In the code after session.Query you're calling Fprintf on the response, as soon as this code executes, calling sessionNew.Save essentially does nothing. Remove any code that writes to the response and try again.
I guess gorilla toolkit's session ought to return an error when calling Save if the response has already been written to.
Following on from the comment chain, please try removing the Domain constraint from the session options, or replace it with a FQDN that resolves (using /etc/hosts for example).
This appears to be a bug in Chromium where cookies with an explicit 'localhost' domain aren't sent. The issue doesn't seem to present itself in Firefox.
I was able to get your demo working using
store.Options = &sessions.Options{
// Domain: "localhost",
MaxAge: 3600 * 1, // 1 hour
HttpOnly: true,
}
In my case the problem was the Path. I know the question is not about it, but this post appears first when you search Google. So, I was starting the session in a path like:
/usuario/login
So the path was set to /usuario, and then, when I made another requests from / the cookie was not set because / is not same as /usuario
I fixed it by specifying a Path, i know this should be obvious but took me some hours to realize it. So:
&sessions.Options{
MaxAge: 60 * 60 * 24,
HttpOnly: true,
Path: "/", // <-- This is very important
}
More info about general cookies: https://developer.mozilla.org/es/docs/Web/HTTP/Cookies
Use a server side "FilesystemStore" instead of a "CookieStore" to save the session variables. Another alternative would be to update the session as a context variable for the request i.e., store the session in the context and let the browser pass it around in every request, using the context.Set() from the gorilla/context package.
Using "CookieStore" is heavy for the client because as the amount of information stored in the cookie grows, more information is transmitted over the wire for every request and response. The advantage it serves is that there is no need to store the session information on the server side.
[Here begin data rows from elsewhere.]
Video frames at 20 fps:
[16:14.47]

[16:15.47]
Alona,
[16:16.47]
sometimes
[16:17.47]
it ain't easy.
If it is not a constraint to store session information on the server, the ideal way should be to store login and authentication related information on a server side "non-cookie" session store and just pass a token to the client. The server would maintain a map of the token and session information. The "FilesystemStore" allows you to do this.
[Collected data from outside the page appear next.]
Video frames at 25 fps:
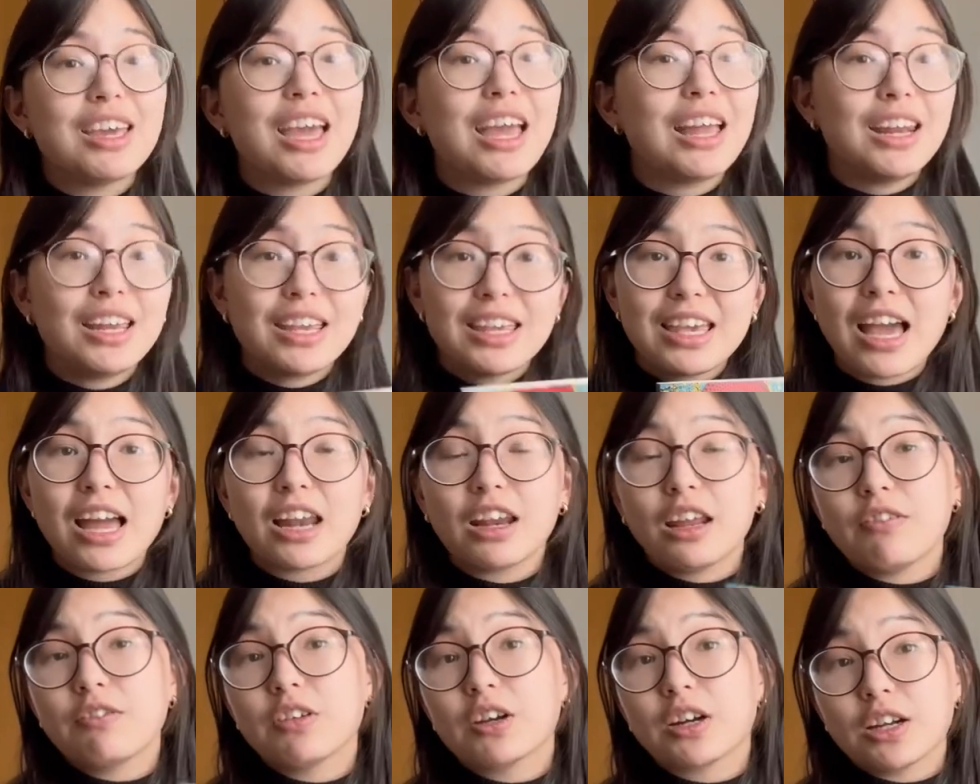And again,
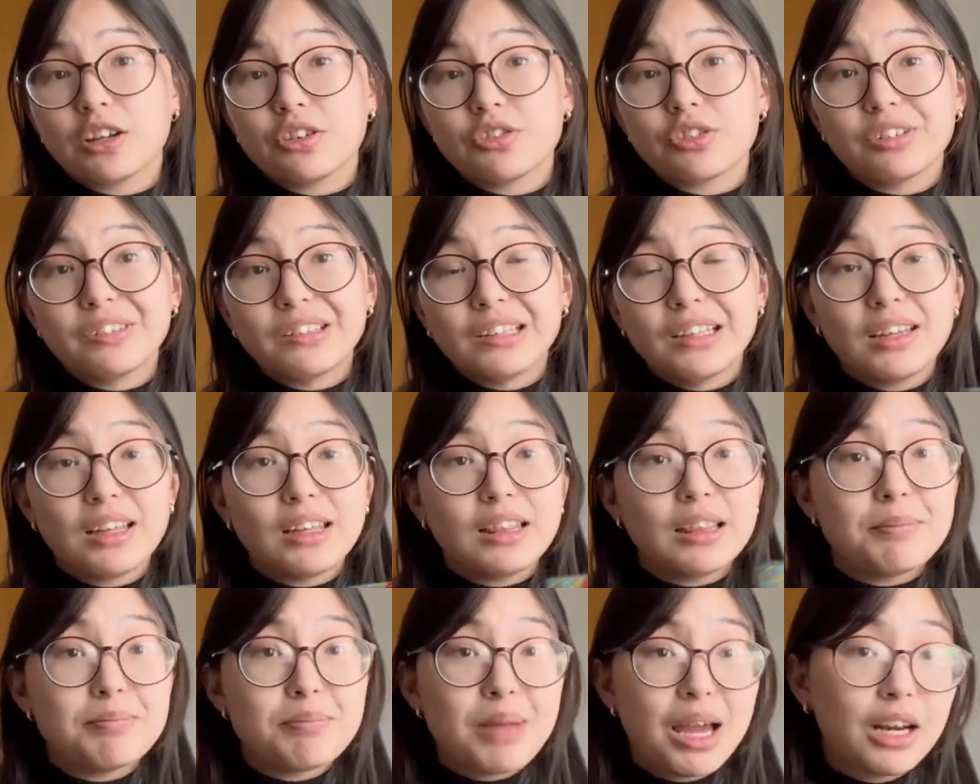if you're interested in
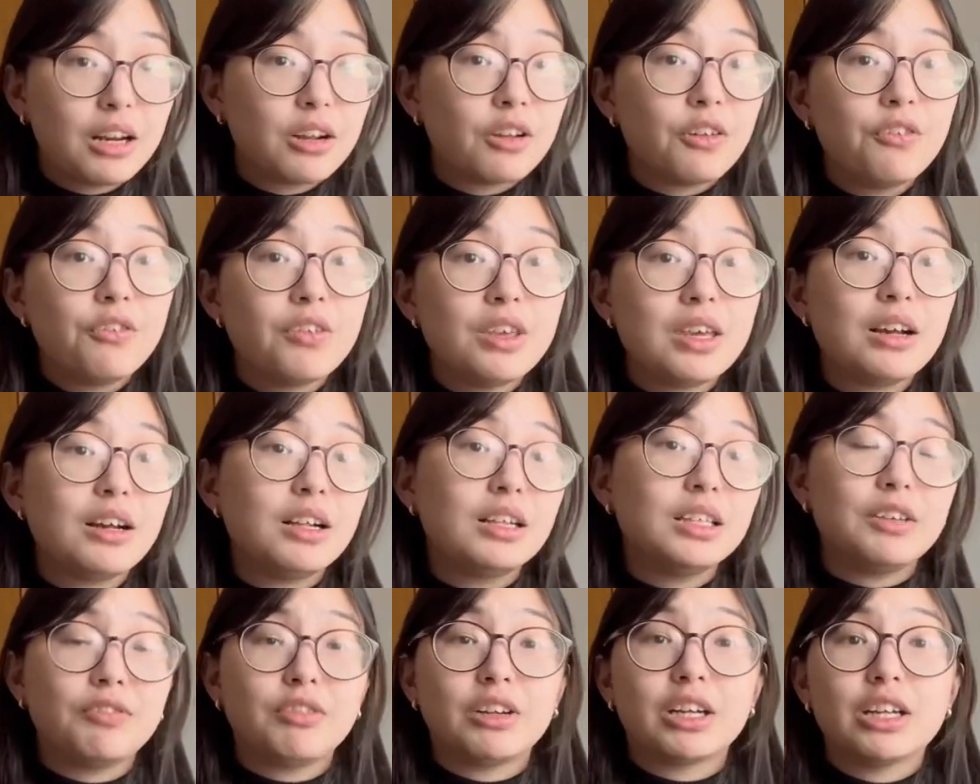the medical
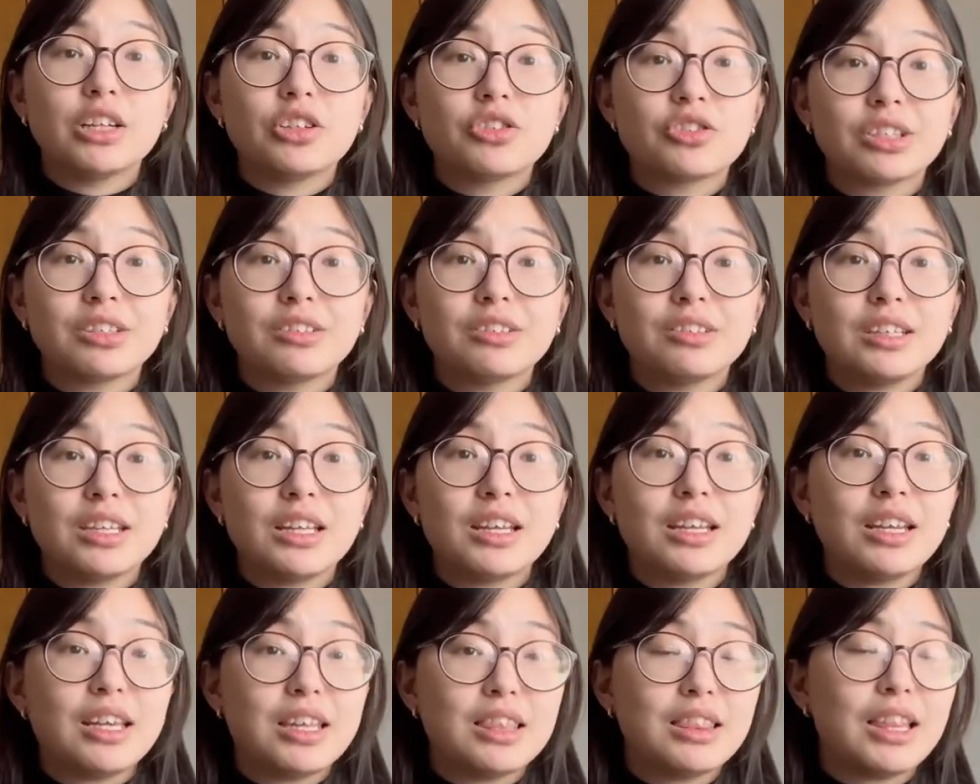field, if you're
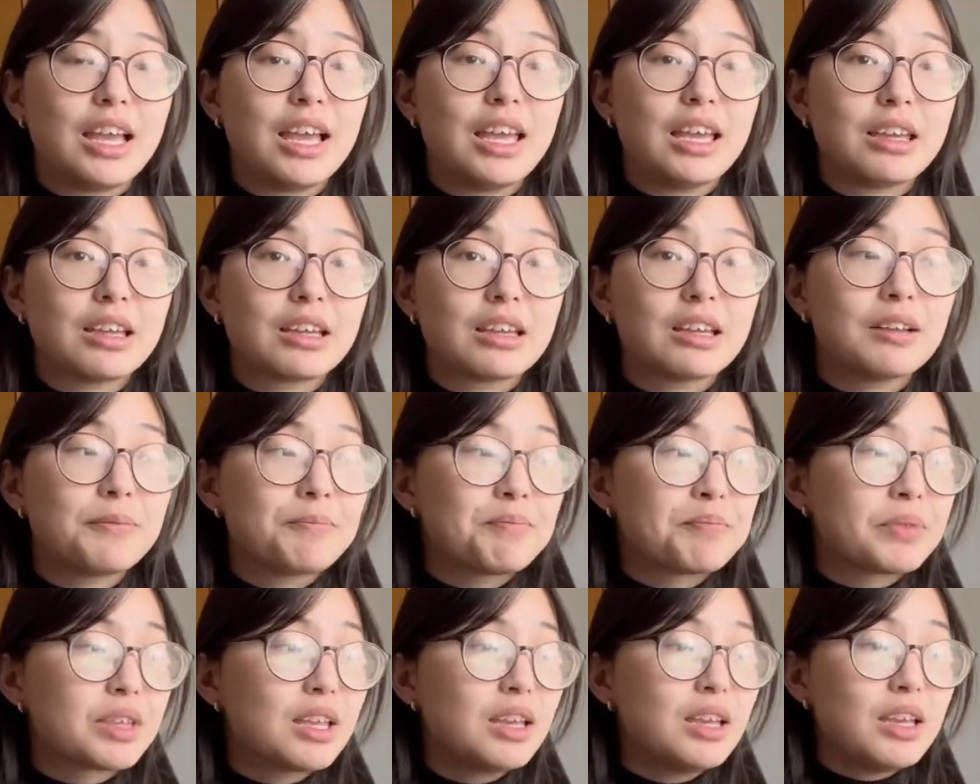interested in like
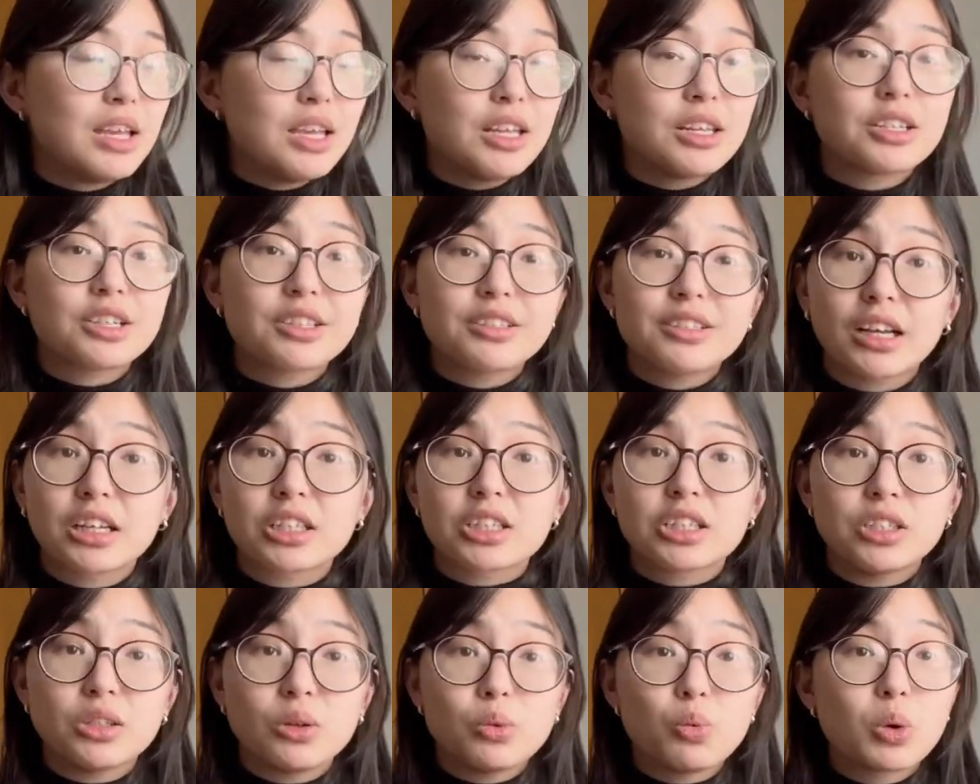
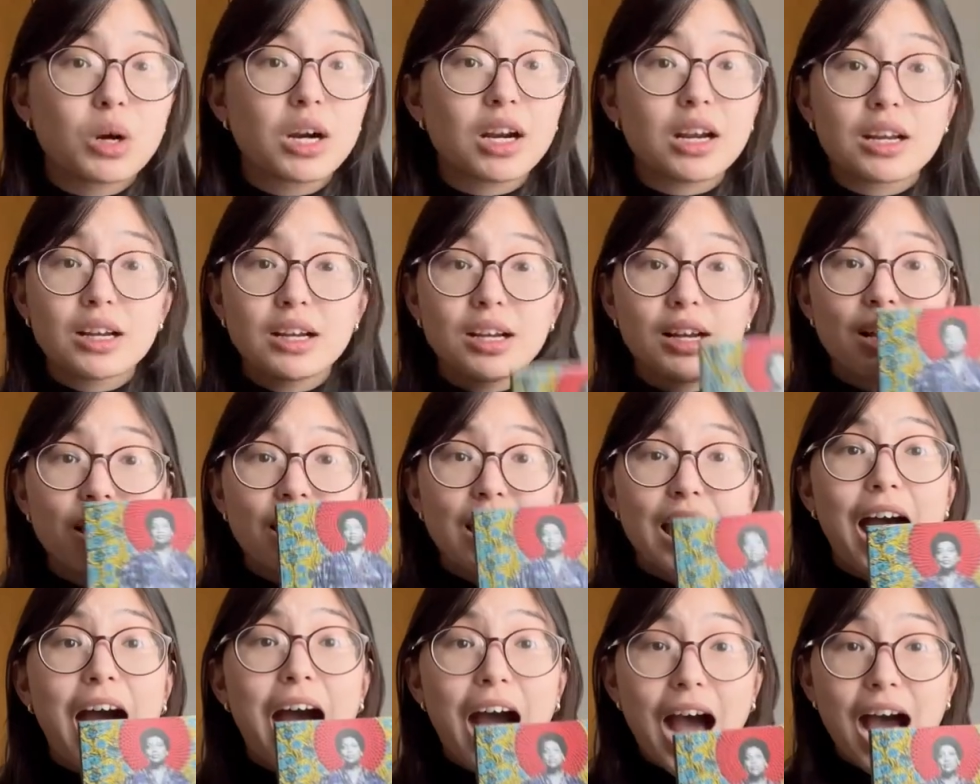intersectional work,
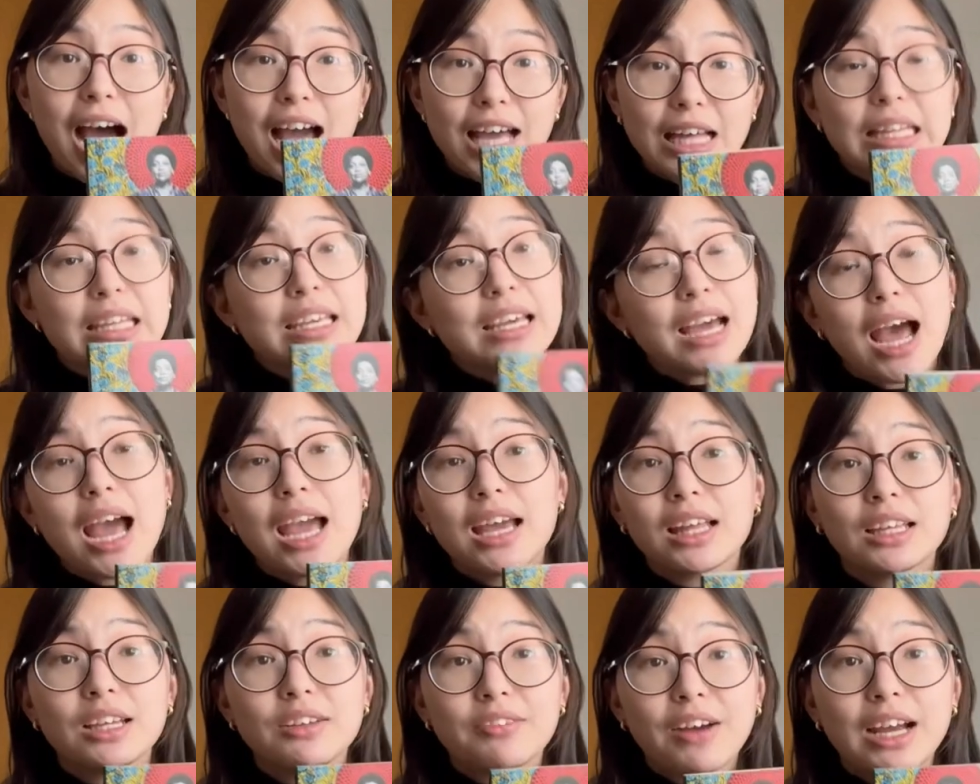highly,
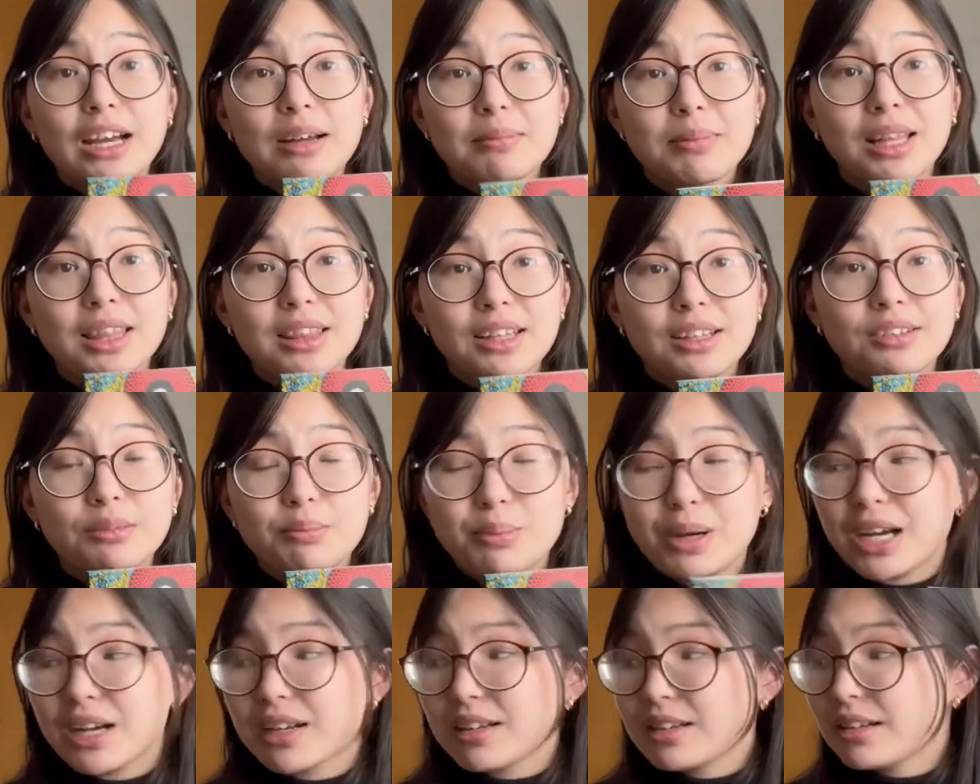highly recommend this
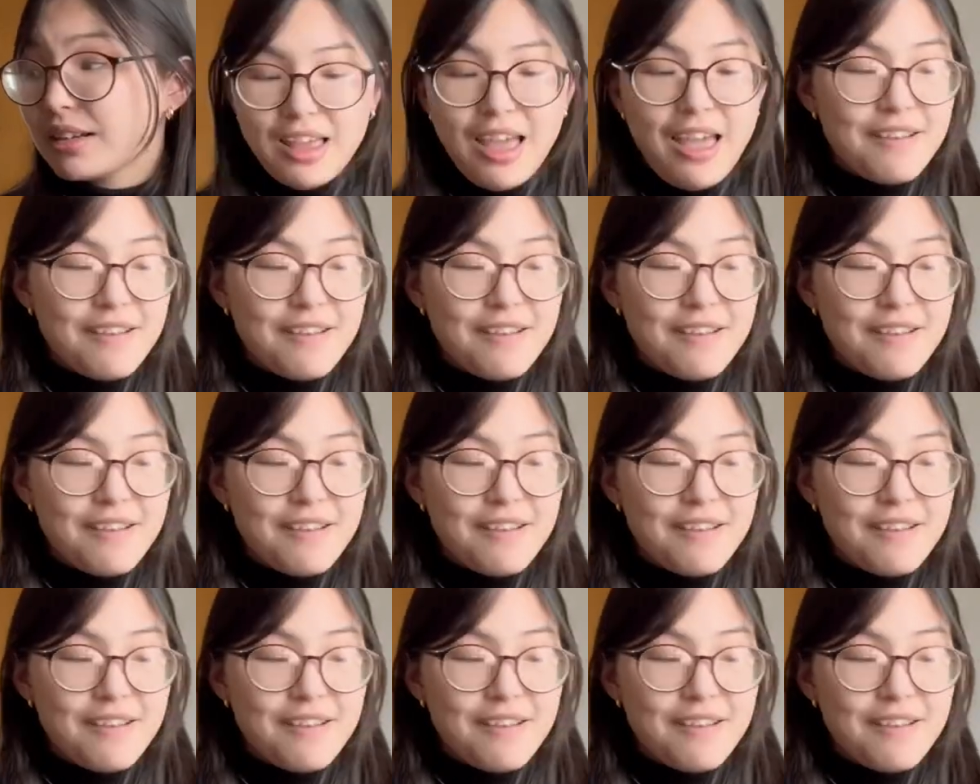book.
Though both the "FilesystemStore" and "CookieStore" implement the "Store" interface, each of their "Save()" function's implementations are slightly different. The source code for both the functions, CookieStore.Save() and FilesystemStore.Save() will help us understand why "CookieStore" is not able to persist the session information. The FilesystemStore's Save() method apart from writing the session information to the response header, also saves the information on the server side session file. In a "CookieStore" implementation, if the browser is not able to send the new modified cookie from a response to the next request, the request might fail. In a "FilesystemStore" implementation, the token that is given to the browser always remains the same. The session information is updated in a file and is fetched based on the requesting token, whenever required.